The ramp up in incentive spending and fleet sales has analysts concerned that Toyota will tarnish the Camry's historically sterling resale value. ALG pegs the 2013 Camry's current 36-month residual value at 54.4 percent, well ahead of the segment average's 50.9 percent (but shy of the Accord's 55.6 percent). However, analysts are concerned that as the current generation ages, their resale values will eventually plummet if incentives continue to increase as Toyota looks to keep the Camry's best-selling car crown going forward.
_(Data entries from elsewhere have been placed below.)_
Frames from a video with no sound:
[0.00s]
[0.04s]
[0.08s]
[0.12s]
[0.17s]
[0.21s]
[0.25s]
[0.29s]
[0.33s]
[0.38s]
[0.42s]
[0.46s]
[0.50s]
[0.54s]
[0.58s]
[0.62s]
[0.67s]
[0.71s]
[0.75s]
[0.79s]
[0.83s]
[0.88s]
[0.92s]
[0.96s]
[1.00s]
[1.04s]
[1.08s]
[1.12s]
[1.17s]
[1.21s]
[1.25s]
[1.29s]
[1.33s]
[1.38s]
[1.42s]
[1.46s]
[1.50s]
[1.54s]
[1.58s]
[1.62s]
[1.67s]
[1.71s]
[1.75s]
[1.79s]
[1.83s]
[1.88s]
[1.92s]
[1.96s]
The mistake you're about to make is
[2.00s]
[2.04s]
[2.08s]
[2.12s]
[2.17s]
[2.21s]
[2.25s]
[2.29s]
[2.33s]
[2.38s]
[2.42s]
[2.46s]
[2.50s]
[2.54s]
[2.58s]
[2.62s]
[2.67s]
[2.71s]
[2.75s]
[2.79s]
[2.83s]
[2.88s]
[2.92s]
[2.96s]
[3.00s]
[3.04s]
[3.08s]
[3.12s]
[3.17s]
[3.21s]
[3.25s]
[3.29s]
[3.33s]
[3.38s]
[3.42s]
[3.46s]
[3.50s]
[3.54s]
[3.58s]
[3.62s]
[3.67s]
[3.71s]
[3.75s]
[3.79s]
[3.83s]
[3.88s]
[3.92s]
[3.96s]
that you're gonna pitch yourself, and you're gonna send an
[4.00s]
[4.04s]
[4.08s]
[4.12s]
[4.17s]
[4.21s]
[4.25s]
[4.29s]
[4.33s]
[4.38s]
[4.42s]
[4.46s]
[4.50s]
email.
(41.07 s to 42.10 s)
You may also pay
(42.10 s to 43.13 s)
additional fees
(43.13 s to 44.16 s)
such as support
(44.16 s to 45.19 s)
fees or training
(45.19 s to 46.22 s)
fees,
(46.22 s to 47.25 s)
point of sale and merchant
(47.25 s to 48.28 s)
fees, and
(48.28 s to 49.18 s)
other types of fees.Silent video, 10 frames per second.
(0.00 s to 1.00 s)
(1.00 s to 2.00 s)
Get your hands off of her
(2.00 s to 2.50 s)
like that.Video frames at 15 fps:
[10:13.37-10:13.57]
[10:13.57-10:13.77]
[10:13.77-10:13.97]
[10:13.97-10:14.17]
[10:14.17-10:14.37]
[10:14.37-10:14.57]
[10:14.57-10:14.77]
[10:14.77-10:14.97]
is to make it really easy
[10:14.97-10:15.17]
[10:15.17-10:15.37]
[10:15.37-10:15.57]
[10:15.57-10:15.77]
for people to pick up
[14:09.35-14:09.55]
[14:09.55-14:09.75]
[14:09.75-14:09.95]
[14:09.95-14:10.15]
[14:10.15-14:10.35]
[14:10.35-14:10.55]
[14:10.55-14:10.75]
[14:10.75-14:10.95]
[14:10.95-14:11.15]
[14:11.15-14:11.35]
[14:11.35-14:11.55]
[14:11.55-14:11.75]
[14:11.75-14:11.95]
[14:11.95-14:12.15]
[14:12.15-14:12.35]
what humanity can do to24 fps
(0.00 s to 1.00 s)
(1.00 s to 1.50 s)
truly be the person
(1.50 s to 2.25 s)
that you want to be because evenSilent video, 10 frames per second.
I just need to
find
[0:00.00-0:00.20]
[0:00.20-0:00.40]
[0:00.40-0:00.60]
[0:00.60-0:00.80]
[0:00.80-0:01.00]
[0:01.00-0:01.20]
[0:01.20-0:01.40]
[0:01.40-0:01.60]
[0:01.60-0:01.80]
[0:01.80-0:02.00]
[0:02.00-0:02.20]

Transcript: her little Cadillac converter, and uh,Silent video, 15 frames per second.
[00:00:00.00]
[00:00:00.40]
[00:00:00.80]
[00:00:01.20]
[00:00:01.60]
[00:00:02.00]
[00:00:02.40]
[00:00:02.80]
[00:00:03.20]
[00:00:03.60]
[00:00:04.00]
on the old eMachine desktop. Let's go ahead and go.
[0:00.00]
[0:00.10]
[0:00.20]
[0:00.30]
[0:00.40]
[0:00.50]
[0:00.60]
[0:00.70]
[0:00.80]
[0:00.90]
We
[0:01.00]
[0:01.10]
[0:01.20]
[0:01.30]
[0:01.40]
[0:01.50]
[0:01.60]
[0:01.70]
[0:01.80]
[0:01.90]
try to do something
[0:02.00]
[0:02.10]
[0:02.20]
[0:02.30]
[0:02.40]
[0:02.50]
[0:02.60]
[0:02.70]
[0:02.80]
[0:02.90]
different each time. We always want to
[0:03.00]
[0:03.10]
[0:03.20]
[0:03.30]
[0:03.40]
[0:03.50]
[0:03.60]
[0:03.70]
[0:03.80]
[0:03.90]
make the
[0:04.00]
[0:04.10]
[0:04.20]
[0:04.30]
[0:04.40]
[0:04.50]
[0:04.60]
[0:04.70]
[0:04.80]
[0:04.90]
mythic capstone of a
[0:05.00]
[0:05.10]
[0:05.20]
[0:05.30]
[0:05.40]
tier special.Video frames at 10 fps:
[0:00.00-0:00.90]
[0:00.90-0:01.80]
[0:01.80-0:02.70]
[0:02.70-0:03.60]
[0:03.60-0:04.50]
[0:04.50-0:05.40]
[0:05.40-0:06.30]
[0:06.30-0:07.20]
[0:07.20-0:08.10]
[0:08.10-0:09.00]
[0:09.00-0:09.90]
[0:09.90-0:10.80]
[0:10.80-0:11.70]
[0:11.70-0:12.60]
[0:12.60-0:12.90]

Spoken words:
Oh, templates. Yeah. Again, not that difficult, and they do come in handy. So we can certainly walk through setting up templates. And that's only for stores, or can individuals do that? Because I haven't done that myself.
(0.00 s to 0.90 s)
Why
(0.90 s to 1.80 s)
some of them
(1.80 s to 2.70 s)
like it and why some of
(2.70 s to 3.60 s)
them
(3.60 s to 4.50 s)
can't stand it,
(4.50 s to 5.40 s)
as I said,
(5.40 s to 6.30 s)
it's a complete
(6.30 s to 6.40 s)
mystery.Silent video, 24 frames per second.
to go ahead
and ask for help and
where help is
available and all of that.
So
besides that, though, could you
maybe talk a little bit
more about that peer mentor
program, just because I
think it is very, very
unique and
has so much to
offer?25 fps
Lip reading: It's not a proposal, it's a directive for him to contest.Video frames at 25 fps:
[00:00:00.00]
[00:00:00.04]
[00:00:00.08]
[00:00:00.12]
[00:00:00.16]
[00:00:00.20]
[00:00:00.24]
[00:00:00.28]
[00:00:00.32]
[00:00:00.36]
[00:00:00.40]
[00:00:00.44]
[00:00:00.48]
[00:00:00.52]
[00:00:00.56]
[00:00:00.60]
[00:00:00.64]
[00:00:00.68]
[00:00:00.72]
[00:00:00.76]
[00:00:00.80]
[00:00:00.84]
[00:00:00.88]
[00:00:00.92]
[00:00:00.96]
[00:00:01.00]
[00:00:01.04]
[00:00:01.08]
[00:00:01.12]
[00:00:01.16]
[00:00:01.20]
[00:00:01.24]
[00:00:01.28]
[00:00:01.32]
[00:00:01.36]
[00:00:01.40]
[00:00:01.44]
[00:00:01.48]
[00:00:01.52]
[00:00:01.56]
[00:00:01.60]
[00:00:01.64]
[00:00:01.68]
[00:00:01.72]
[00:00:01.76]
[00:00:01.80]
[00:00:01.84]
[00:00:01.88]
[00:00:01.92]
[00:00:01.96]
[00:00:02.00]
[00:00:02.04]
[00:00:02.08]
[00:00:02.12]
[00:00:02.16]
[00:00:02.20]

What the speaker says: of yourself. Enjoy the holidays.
Automotive News cites R.L. Polk data in noting that many of the family sedan segment's heavyweights are running above 30-percent fleet sales, including the Altima, Fusion and Chevrolet Malibu, while the Camry is expected to finish the year under 15 percent. Even so, Camry sales to fleets are ahead of this time last year (despite 2012's numbers having sizable catch-up sales after 2011's tsunami-tightened supplies). Honda has long touted its low fleet sale percentage, and the new Accord is no different – its fleet sales sit at 1 percent.